You need to turn the screw inside the metal bushing with the help of a screwdriver, again be careful here, because as soon as you feel that the screw is not rotating, but instead the whole bushing is you will need to pull out the screw with the bushing attached to it. Be careful after removing the metal bushing, because under it should be a small black disc that is easy to get lost and you will need to put it back in when you clean everything up.
Clean everything well from the dust and dirt and make sure not to loose any of the small parts and then you will be ready to start assembling back things. The difference is that instead of returning the metal bushing back you will be inserting the ball bearings inside the plastic bottom of the fan.

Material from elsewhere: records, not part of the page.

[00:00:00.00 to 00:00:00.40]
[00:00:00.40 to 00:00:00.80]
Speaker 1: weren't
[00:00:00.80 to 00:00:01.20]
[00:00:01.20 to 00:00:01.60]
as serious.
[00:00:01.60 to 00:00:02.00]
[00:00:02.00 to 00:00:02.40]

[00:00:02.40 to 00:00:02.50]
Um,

Start by placing the small black disc inside the bottom plastic part, make sure it is seated well on the bottom before you start inserting the ball bearings. The two 2x5x2.5mm ball bearings should fit tight inside where the original metal bushing was, just push them carefully to get inside and place the plastic ring holder on top.

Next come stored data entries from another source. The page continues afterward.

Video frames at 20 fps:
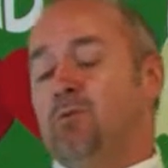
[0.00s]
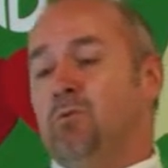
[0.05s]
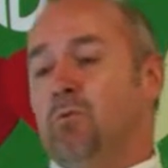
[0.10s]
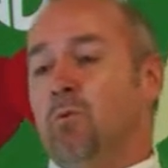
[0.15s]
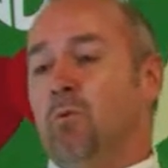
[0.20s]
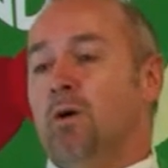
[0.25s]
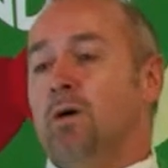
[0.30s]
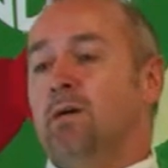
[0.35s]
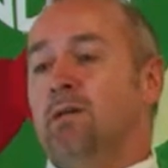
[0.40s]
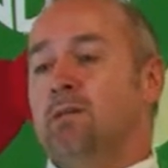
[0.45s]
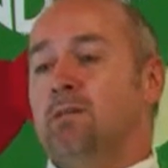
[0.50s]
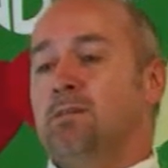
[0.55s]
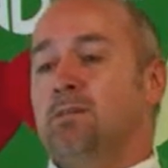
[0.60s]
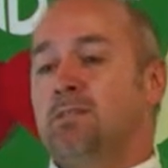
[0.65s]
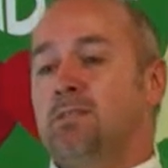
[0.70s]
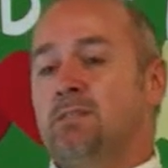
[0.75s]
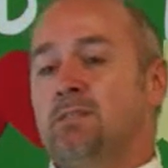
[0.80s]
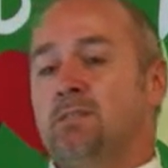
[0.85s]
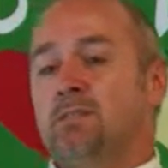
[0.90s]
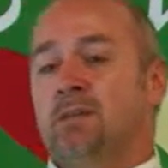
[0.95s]

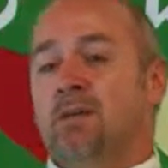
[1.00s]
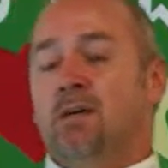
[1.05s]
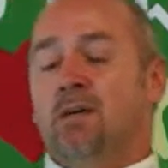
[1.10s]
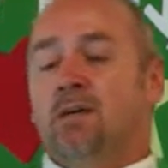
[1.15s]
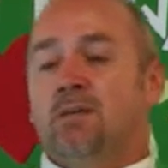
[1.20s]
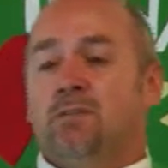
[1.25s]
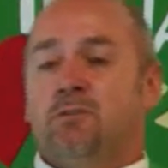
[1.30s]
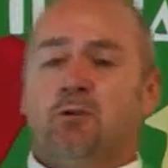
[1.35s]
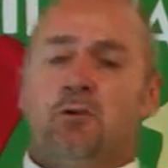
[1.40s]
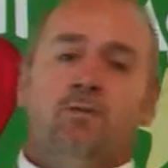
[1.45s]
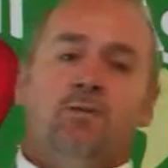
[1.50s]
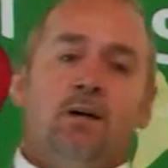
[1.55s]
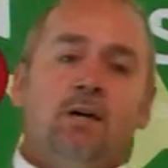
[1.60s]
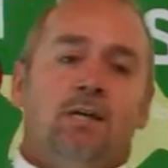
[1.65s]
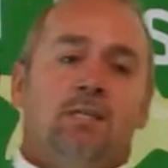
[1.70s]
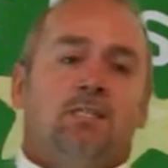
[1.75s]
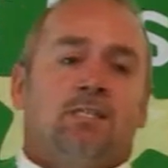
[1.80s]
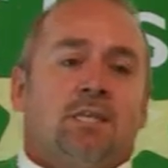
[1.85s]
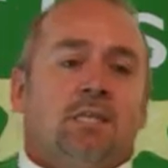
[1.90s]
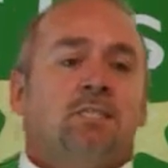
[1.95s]
was sort of
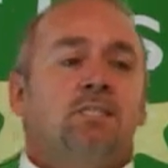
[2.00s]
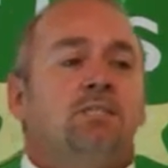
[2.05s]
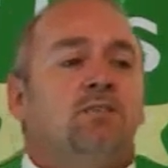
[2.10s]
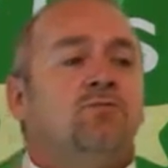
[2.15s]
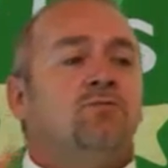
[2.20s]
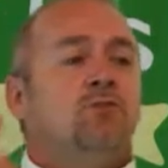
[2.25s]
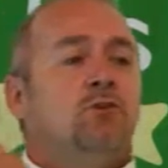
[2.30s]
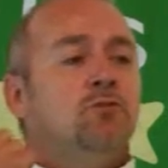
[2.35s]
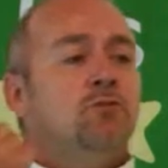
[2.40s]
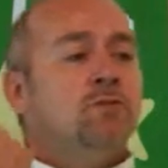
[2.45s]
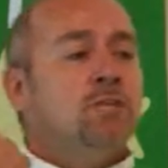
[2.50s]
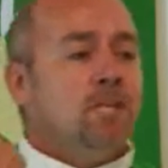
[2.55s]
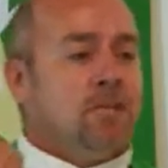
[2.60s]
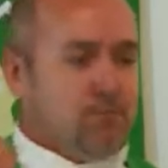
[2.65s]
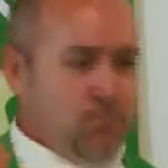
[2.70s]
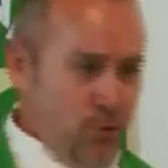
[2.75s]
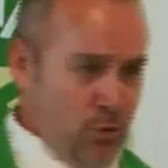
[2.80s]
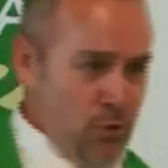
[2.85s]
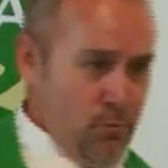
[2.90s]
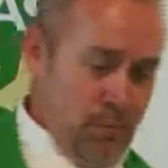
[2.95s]
a sense of unity
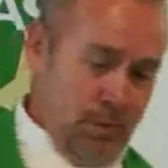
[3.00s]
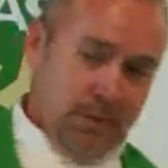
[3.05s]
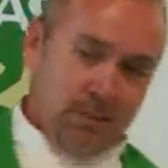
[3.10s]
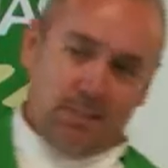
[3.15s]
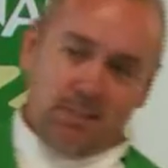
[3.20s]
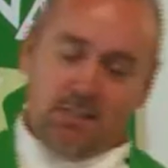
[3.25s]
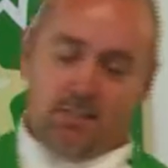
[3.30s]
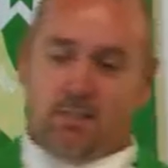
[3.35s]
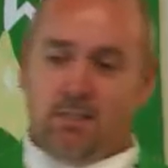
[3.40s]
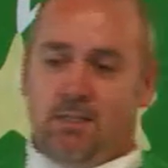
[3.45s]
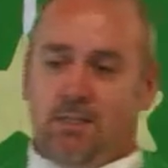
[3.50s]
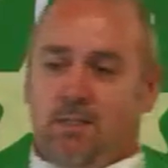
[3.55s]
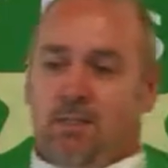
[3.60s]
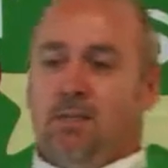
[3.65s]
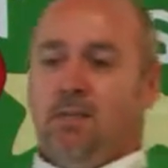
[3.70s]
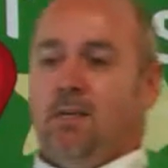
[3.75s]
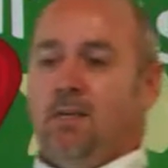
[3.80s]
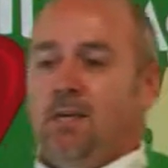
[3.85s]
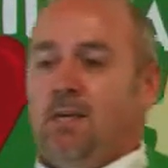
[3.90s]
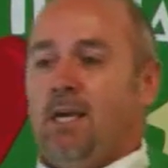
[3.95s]
and purpose
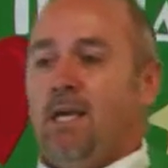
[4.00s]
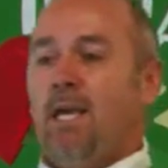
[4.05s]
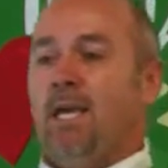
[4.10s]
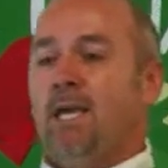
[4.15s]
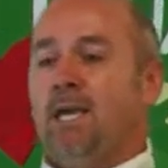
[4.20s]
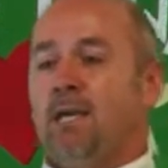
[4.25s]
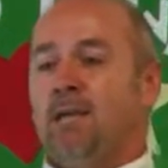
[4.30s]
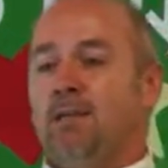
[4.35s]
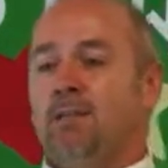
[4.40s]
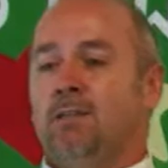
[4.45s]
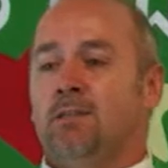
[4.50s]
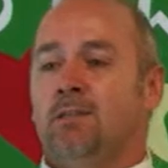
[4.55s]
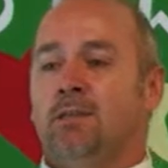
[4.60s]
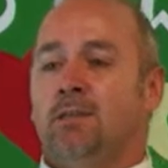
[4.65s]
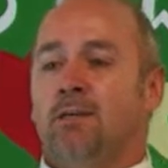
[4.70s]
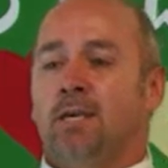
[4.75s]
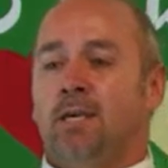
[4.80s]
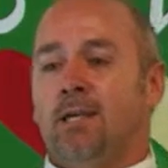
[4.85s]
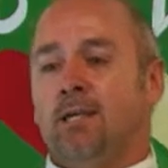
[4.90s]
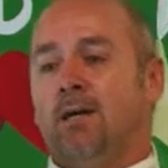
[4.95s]
and
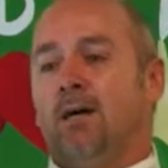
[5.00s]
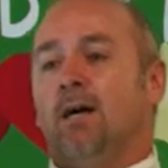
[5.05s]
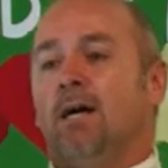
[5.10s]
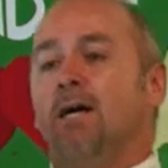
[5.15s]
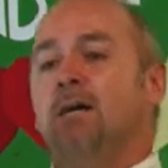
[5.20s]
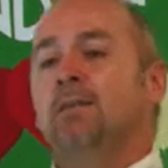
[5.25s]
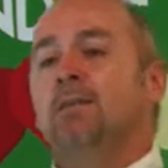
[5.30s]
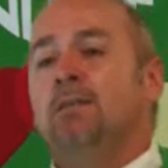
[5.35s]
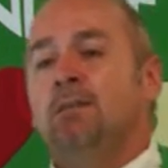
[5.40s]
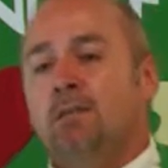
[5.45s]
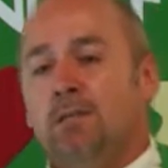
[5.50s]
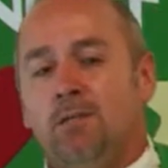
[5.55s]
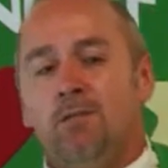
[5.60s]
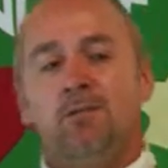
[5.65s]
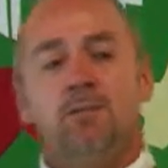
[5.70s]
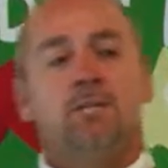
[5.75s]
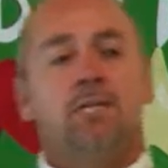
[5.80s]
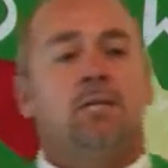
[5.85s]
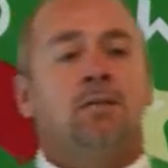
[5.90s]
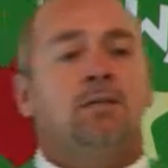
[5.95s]
an
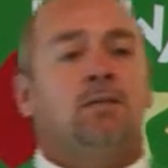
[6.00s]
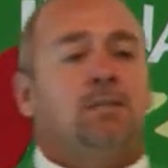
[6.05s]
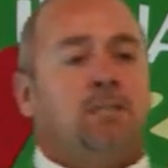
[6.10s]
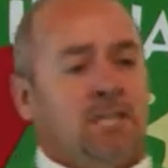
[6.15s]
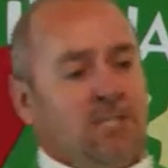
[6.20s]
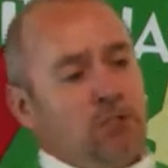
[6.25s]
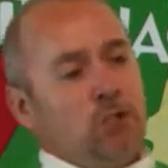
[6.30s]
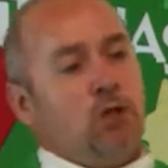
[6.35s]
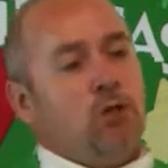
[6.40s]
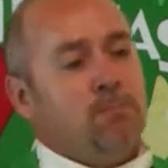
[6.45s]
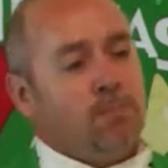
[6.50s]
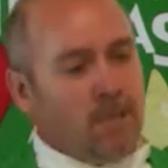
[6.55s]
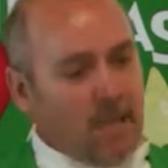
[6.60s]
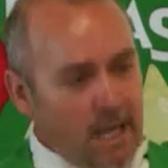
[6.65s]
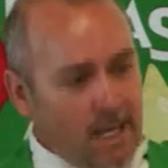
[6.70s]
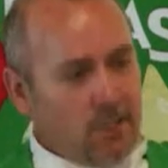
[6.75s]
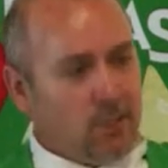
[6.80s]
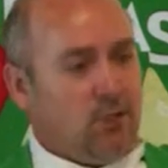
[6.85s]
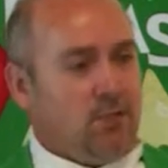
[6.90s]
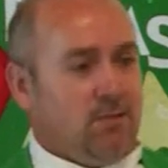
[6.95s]
unyielding
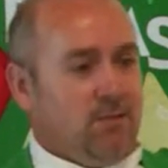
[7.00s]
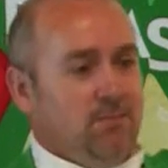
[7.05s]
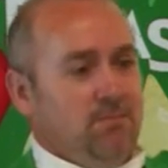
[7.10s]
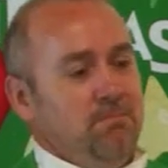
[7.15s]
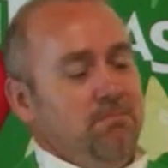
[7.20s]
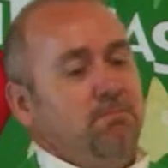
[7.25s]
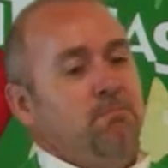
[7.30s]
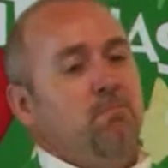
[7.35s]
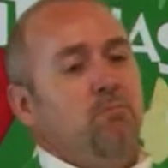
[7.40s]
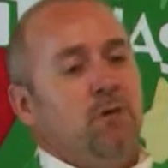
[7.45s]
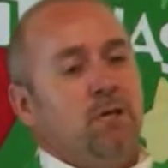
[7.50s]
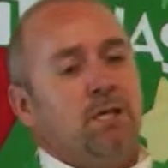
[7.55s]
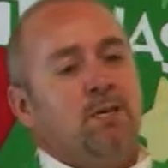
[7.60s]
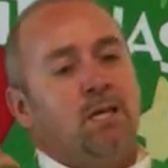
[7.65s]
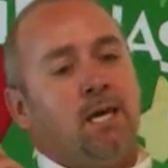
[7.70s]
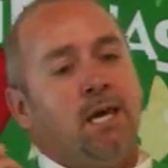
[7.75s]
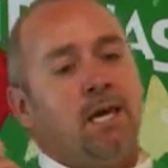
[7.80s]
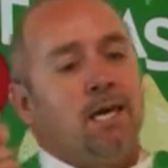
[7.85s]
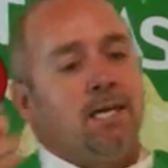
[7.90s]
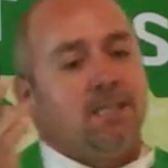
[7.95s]
determination. Right?
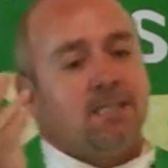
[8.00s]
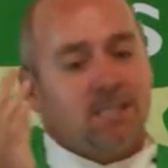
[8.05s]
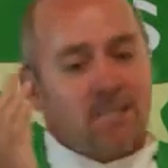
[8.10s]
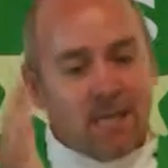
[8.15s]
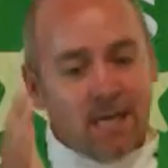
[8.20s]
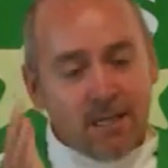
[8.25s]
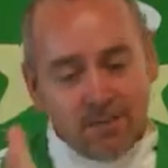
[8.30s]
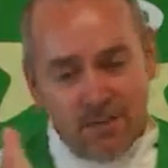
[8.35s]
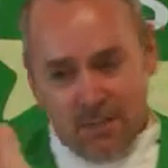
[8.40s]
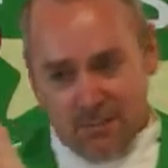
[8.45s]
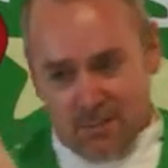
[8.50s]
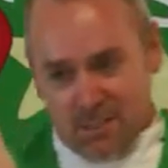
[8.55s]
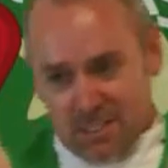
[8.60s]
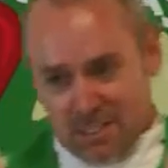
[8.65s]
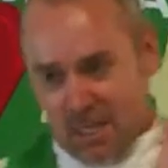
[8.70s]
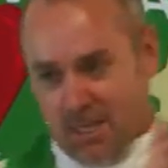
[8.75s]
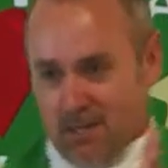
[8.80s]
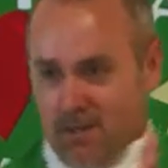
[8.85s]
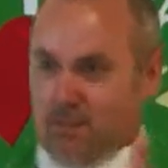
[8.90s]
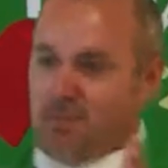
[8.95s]
They had set
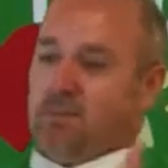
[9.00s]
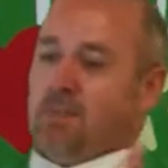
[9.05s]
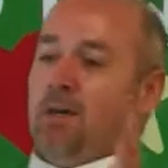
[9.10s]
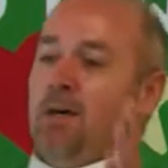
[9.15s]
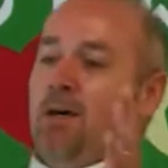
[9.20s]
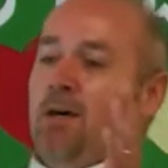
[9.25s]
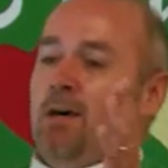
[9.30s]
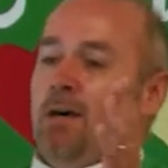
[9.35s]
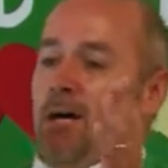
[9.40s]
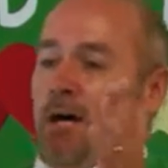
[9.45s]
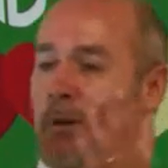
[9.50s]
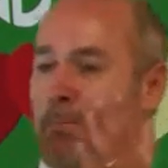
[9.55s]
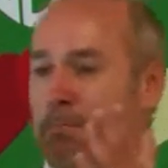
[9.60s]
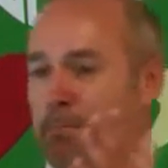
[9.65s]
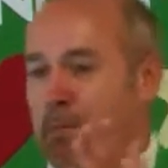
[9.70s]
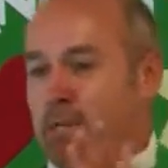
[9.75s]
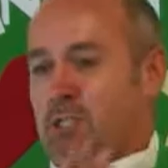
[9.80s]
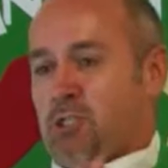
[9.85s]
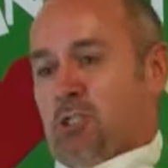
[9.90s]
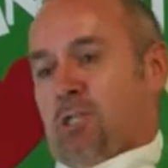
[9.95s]
themselves a
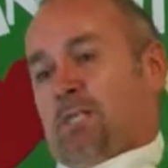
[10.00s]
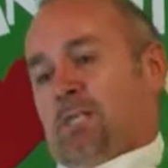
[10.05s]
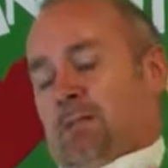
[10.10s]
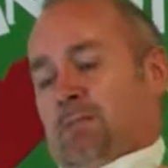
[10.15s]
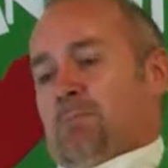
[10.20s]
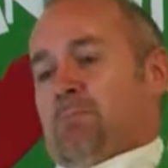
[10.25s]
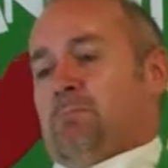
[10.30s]
mission.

Apply a small drop of cyanoacrylate adhesive on the spot where the original glue was placed and quickly place the PCB with the electronics and the stator of the motor back on top of the plastic lower part. You can use the fan cables as a guiding point in order to properly orient the two parts, so that there will be no issues gluing them together properly. What you should be extra careful about while gluing the two parts is not to rotate the bottom too much as the white plastic ring can move around and while pressing the two parts together. Make sure it stays on its original position centered above the bearings as otherwise you may have to remove the two parts and try to glue them again after reseating the plastic ring.

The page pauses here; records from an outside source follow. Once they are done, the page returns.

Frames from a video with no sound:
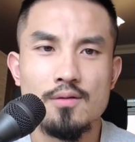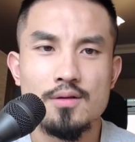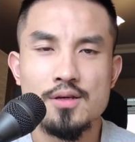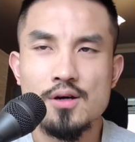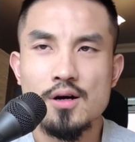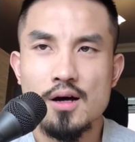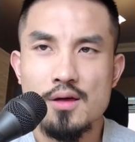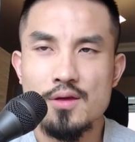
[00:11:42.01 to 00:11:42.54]

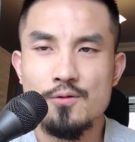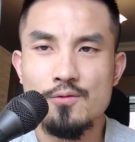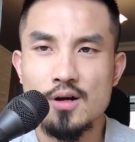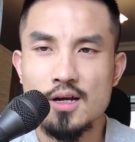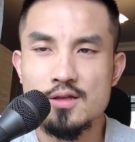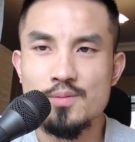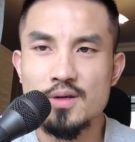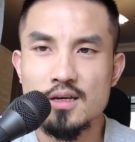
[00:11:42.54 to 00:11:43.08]
I think we're
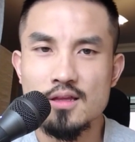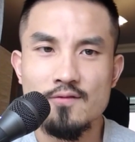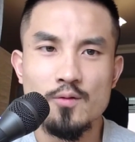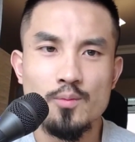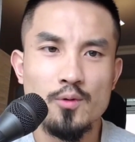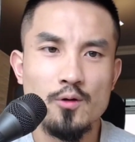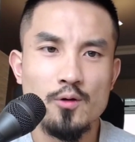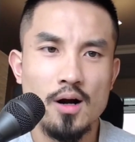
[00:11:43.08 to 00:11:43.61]
at the beginning of a
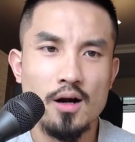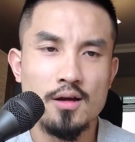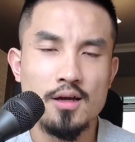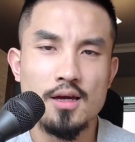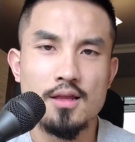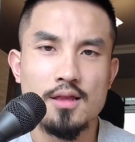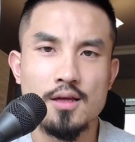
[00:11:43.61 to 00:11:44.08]
bull market,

Wait a couple of minutes for the glue to cure and you are ready to assemble back the two parts of the fan together. Just hold them parallel to each other and gently press them until you hear a click sound. This would mean that the plastic holder ring has moved to its place and has locked onto the steel shaft of the rotor (the top part of the fan). After that you can reassemble the fan on the video card and connect it to the power in order to test that everything is working properly and it should. As a result of replacing the stock metal bushing with two ball bearings you should have the fans rotating just like brand new with a little less effort and with an extended lifespan that the bearings should offer. What you have essentially done is to upgrade your cheap sleeve bearing (single metal bushing) to a higher grade dual ball bearing fan.
As a result you should have less problems with fans on your GPU mining rigs, but as we’ve already explained even if you do the simpler procedure of cleaning the stock fans every few months you should still experience much less problems on the long run. We have already cleaned, repaired and upgraded quite a few of these Dual-X, Windforce and some other similar fans with great success and are really happy with the results. You can even upgrade the cheaper sleeve bearing fans of a brand new card to dual ball bearings, and that should be possible on many video cards even without causing potential problems with the warranty of the card. The reason for this is that if properly done one would have to actually completely disassemble the fan using the procedure above or a similar one in order to find out that the stock bushing was replaced with ball bearings and that normally does not happen in service centers, maybe unless of course you send in the card with fan problems.